WORK INSTRUCTIONS: Each line of the listing below that includes "video" should be reported.

RECORDS SUPPLIED:

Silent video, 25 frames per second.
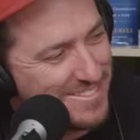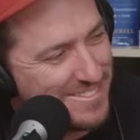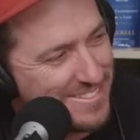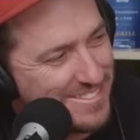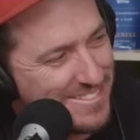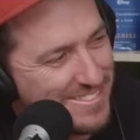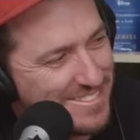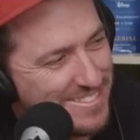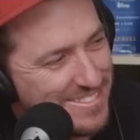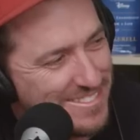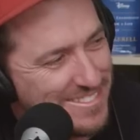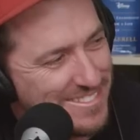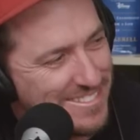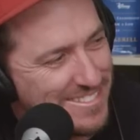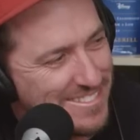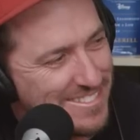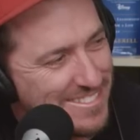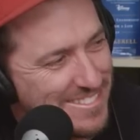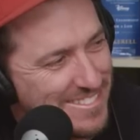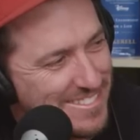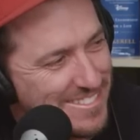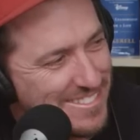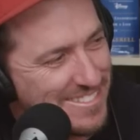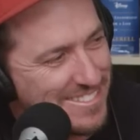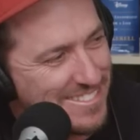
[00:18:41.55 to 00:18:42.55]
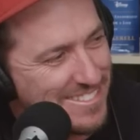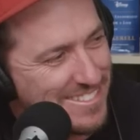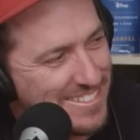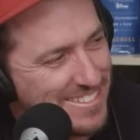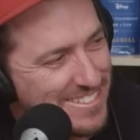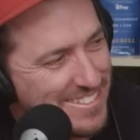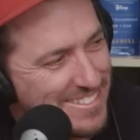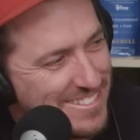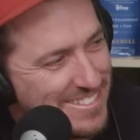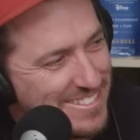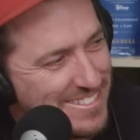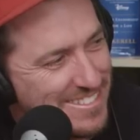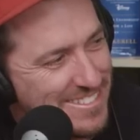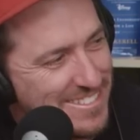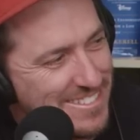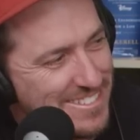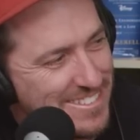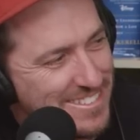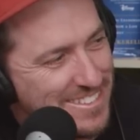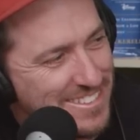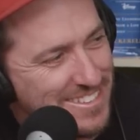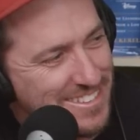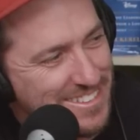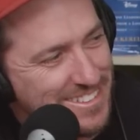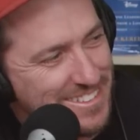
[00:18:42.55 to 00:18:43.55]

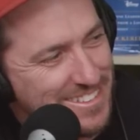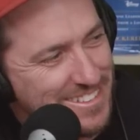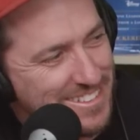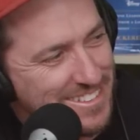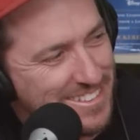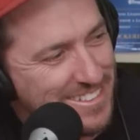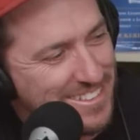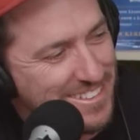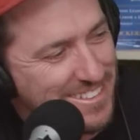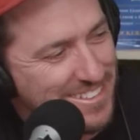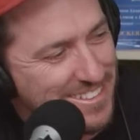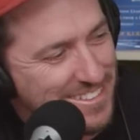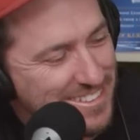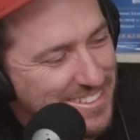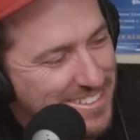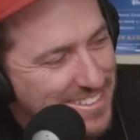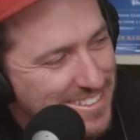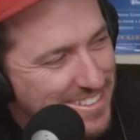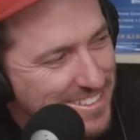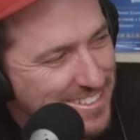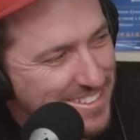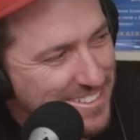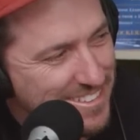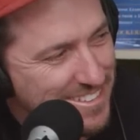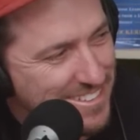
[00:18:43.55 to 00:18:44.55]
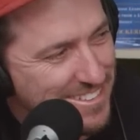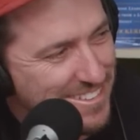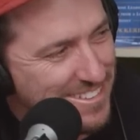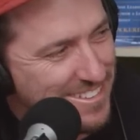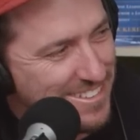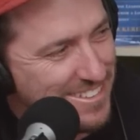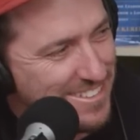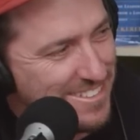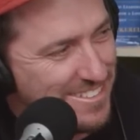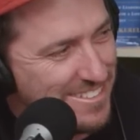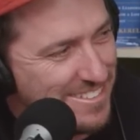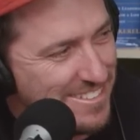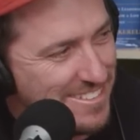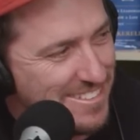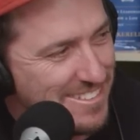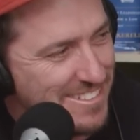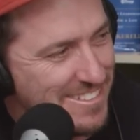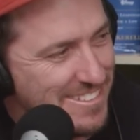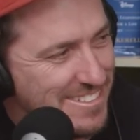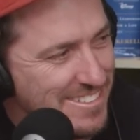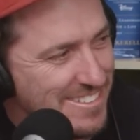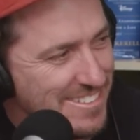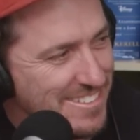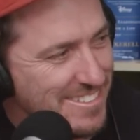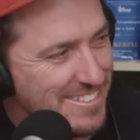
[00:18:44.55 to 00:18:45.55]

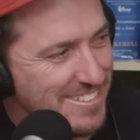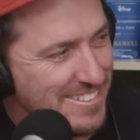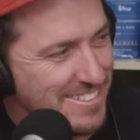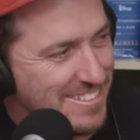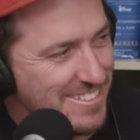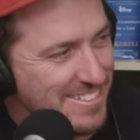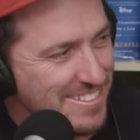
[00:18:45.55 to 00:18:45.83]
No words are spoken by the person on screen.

==

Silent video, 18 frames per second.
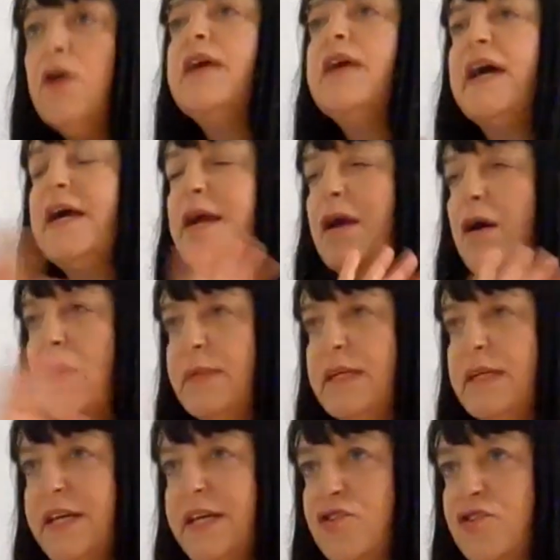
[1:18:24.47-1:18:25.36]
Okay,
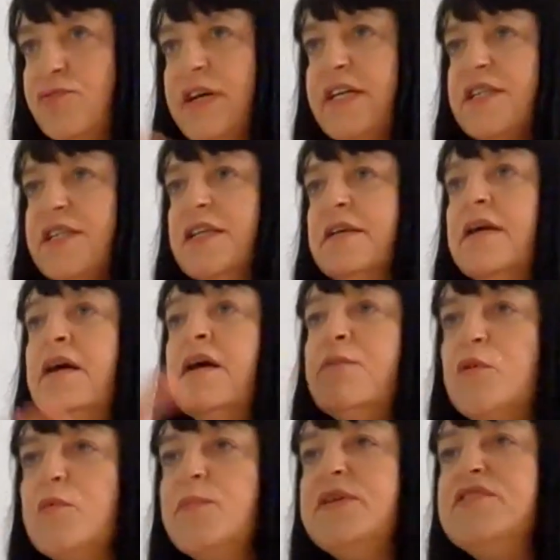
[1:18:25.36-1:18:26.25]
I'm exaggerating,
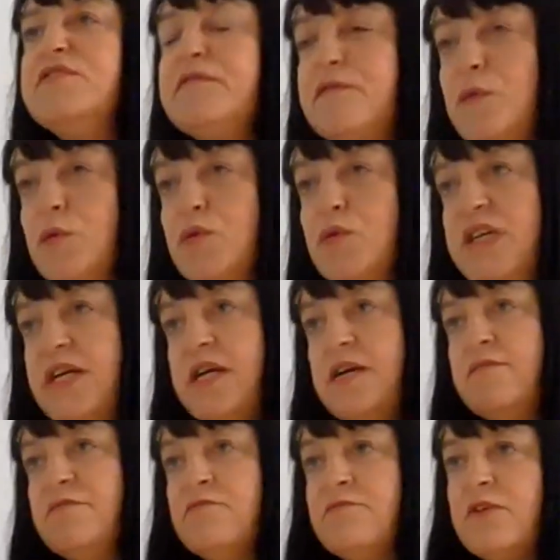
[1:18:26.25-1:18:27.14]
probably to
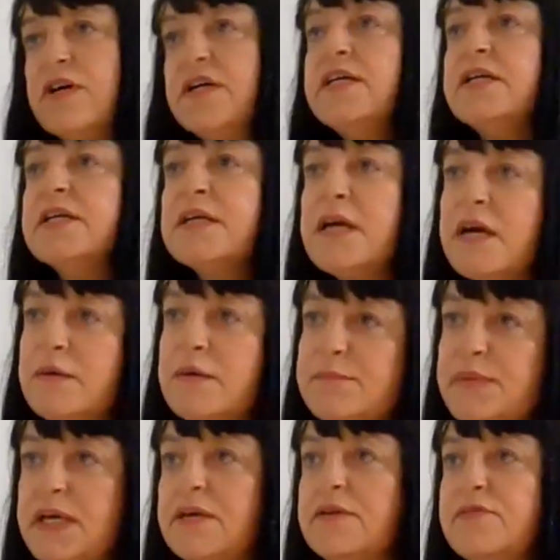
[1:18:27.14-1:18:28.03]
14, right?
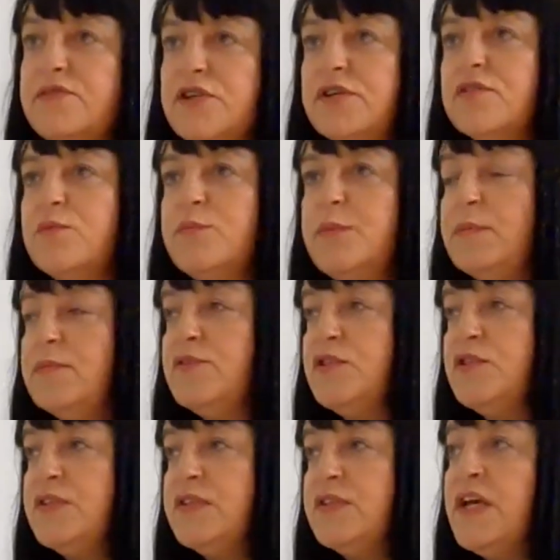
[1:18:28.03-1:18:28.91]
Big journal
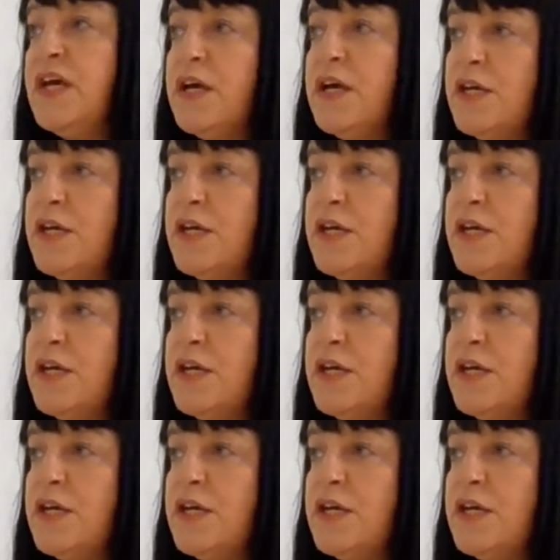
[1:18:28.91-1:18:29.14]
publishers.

SOLUTION FOR THIS TASK:
Silent video, 25 frames per second.
Silent video, 18 frames per second.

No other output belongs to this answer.